AACR: Minorities less likely to receive radiotherapy
Women with aggressive breast cancer at diagnosis were more likely to receive chemotherapy, but at the expense of completing locoregional radiotherapy, according to data presented at the Fifth American Association for Cancer Research (AACR) Conference on The Science of Cancer Health Disparities in San Diego Oct. 27—30.
“This disproportionately affects minority patients and results in underuse of radiation in these women,” wrote Abigail Silva, MPH, of the University of Illinois in Chicago, and colleagues in the study’s abstract. Minorities are more likely to present with moderate-to high-grade and symptomatically detected tumors, they explained.
Prior studies have shown that black and Hispanic women are less likely than white women to obtain radiation treatment when eligible, and this may partly explain racial/ethnic disparities in breast cancer outcomes, according to Silva.
In an effort to better understand the causes of disparities in radiation treatment, the researchers gathered interview and medical record data from a population-based study of 989 breast cancer patients—397 non-Hispanic whites, 411 non-Hispanic blacks and 181 Hispanics.
Among eligible patients who consented to medical record abstraction and had a single invasive primary tumor, 88 percent were recommended for radiotherapy. Of those, 93 percent accepted. Factoring in the 3 percent that accepted but did not actually receive treatment, the final tally was 79 percent of the initial population that actually initiated treatment.
Minority patients were less likely than non-Hispanic white patients to initiate radiation, reported Silva and colleagues, with treatment rates of 75 percent and 85 percent, respectively.
In addition to the finding that minorities were more likely to present with higher grade tumors, they also were more likely to receive chemotherapy, both factors associated with lower receipt of radiotherapy.
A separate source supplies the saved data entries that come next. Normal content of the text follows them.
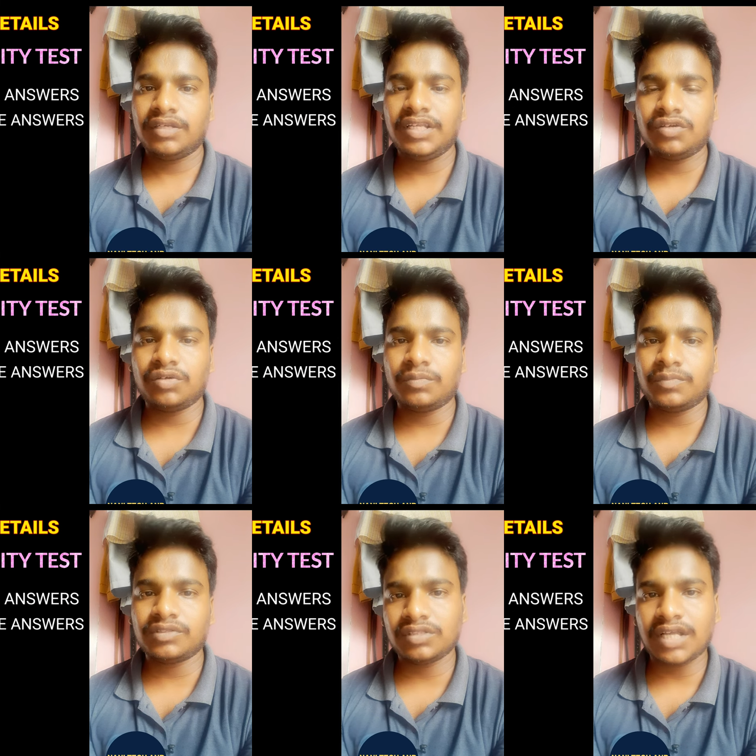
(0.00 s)
నీకు
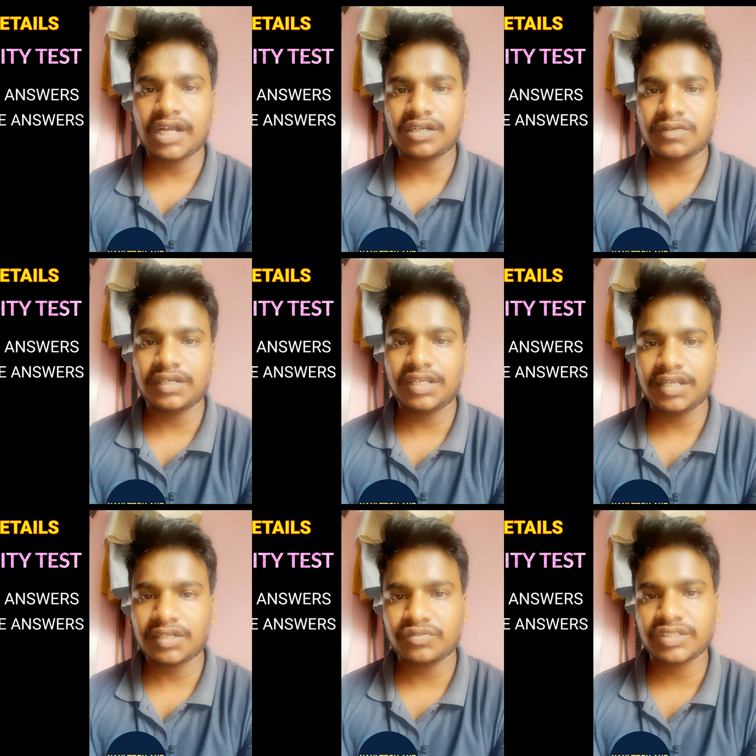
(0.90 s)
మందు తాగటం అంటే
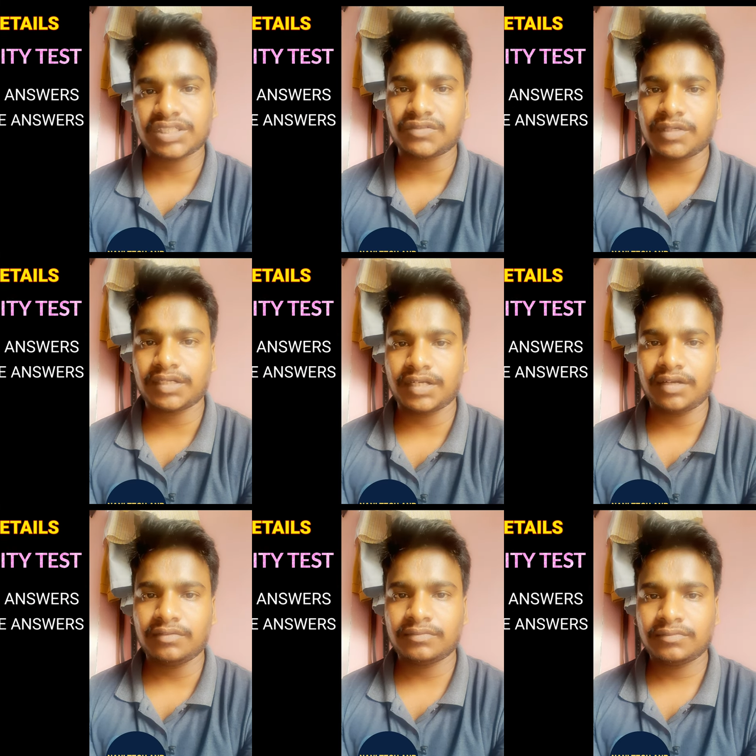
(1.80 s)
ఎక్కువ ఇష్టం అంటాడు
The researchers said the results indicate clinicians may not be recommending guideline-concordant radiation treatment to all eligible patients. “Indeed, we found that once a treatment recommendation was made, the vast majority of patients received treatment," Silva said in a press release. "In addition, greater diffusion of gene expression profiling may improve cancer care, not only by reducing overuse of chemotherapy but by eliminating chemotherapy as a potential barrier to receipt of radiation."
Radiation treatment decreases the risk of breast cancer recurrence and improves survival, according to Silva.